Like the proverbial “cat with nine lives,” Tysabri just keeps finding ways to keep its head slightly above water. Today, a report is circulating that the drug may have caused fatal and near fatal consequences due to an interaction with another Biogen product, Avonex that led to a build-up and overdose of the active ingredient in the mediation.

An interaction of Tysabri and Avonex, an older MS drug “essentially leads to almost double the intended Tysabri concentration after only 20 weeks,” NCB Stockbrokers analyst Orla Hartford said yesterday in a note to investors. “Patients on Tysabri alone did not accumulate the drug.”

This latest revelation will likely “form a central part of the case made to the FDA for Tysabri’s relaunch,” she said. Hartford, who analyzed data submitted to the U.S. Food and Drug Administration during the approval process, expects the drug to be reintroduced in 2006.

Elan and Biogen Idec are currently reviewing medical records of patients who have taken the drug, and have said they expect to complete the review at the end of June or July. The companies will meet with the FDA to determine whether the drug can be sold again.

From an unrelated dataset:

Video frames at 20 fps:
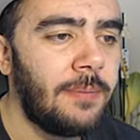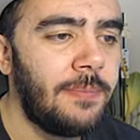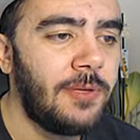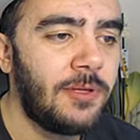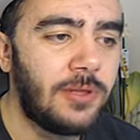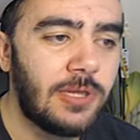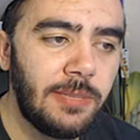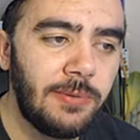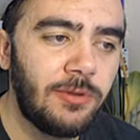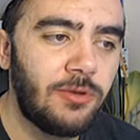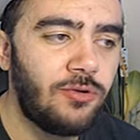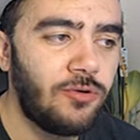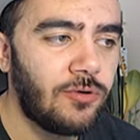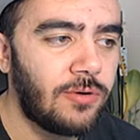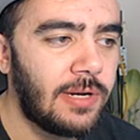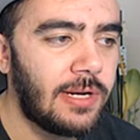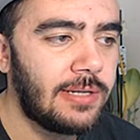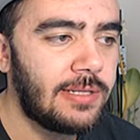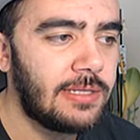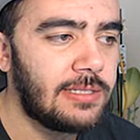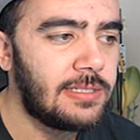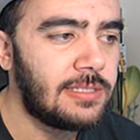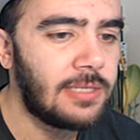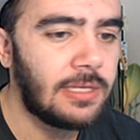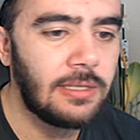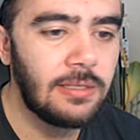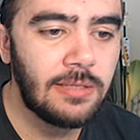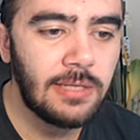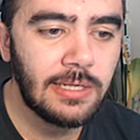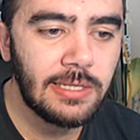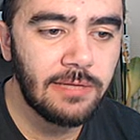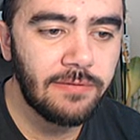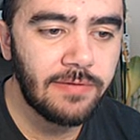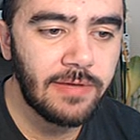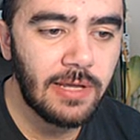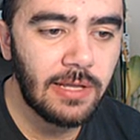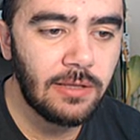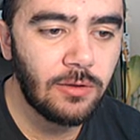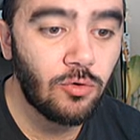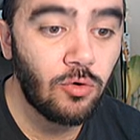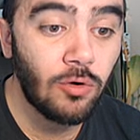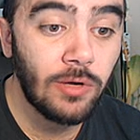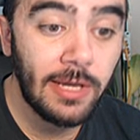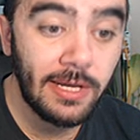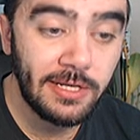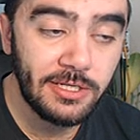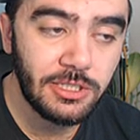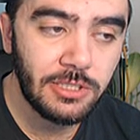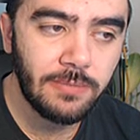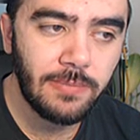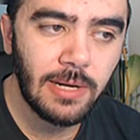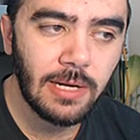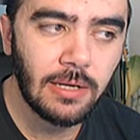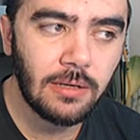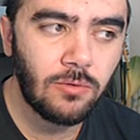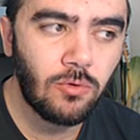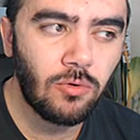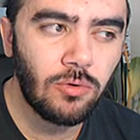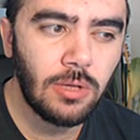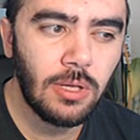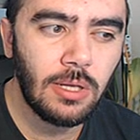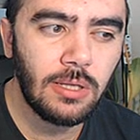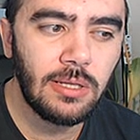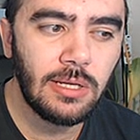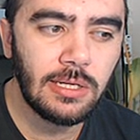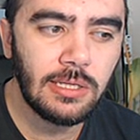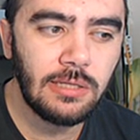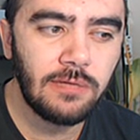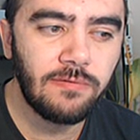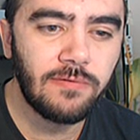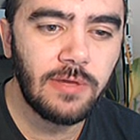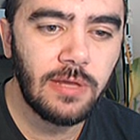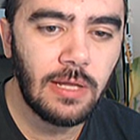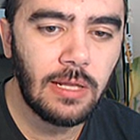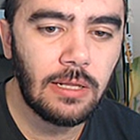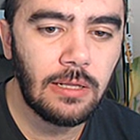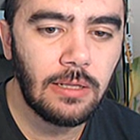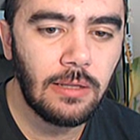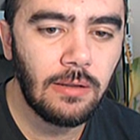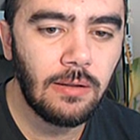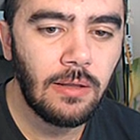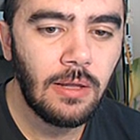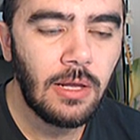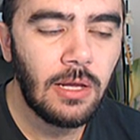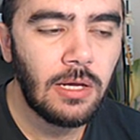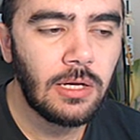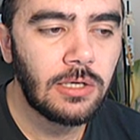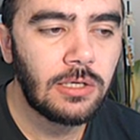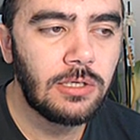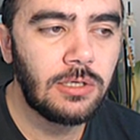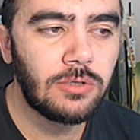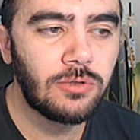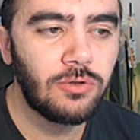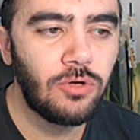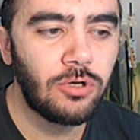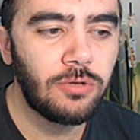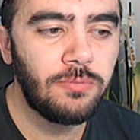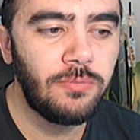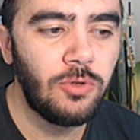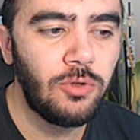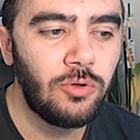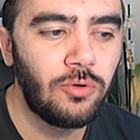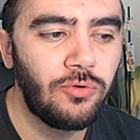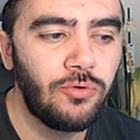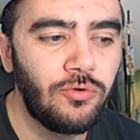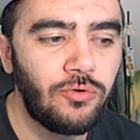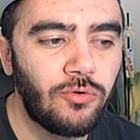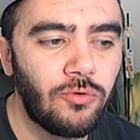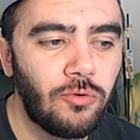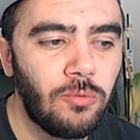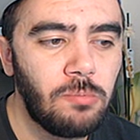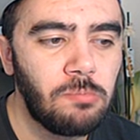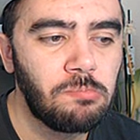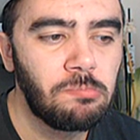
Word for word: Bitti bitiyor neredeyse zaten. Teklif geldi. Koke için bak. Koke teklif geldi. 44 milyon euro.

As we previously reported on July 1 in TYSABRI: THE DRUG THAT REFUSES TO DIE, despite the fact that Tysabri has been linked to five cases of a rare and often fatal brain disease, its manufacturers (Elan Corp. PLC of Ireland and Biogen Idec Inc. of Massachusetts) are simply unwilling to give up their quest to bring the drug to market and keep it there.

Last week, the two drug makers announced a third-phase trial has produced positive results with respect to the treatment of Crohn’s disease. The trial involved 510 men suffering from Crohn’s and produced a reduction in symptoms within 12 weeks of treatment.

Tysabri, which is designed to suppress the symptoms of multiple sclerosis and Crohn’s disease,  
has had a very rocky road to say the least. Only last month, the FDA was informed by Biogen that a fifth person had developed a rare brain disease known as progressive multifocal leukoencephalopathy (PML) after being treated with the drug.

Biogen and Elan, its development partner, had hoped to return the drug to the market despite three previously confirmed cases of PML (with two deaths) as well as a fourth unconfirmed case. Sales of the drug were suspended on February 28 of this year.

Just before the report of the fifth suspected PML case surfaced in mid-June, Biogen was hinting at a strategy for bringing the drug back to the market that included testing all patients for the virus that causes PML and stop treatment with Tysabri in time to allow the patients to recover.

Many experts, however, remain skeptical about the future of the drug and are not sure at what point additional cases of PML will prove to be an insurmountable obstacle to that plan. Today’s revelation merely adds to the controversy.

Elan’s stock value has suffered repeatedly since February 28 and, even now, its shares are trading at only about 25% of their value before Tysabri was pulled from the U.S. market. Biogen Idec’s shares increased by 56 cents, or 1.64 percent, to close yesterday at $34.

Jerrold S. Parker, a partner in the New York personal injury law firm of Parker & Waichman which represents the estate of one of the patients who died from a confirmed case of PML while taking Tysabri stated: “It is simply amazing to watch Biogen and Elan insist on placing profits above safety. Clearly, they will do anything possible to recover their investment and turn a profit on this questionable drug. This is a drug that simply refuses to die.” Parker plans to file a wrongful death suit shortly.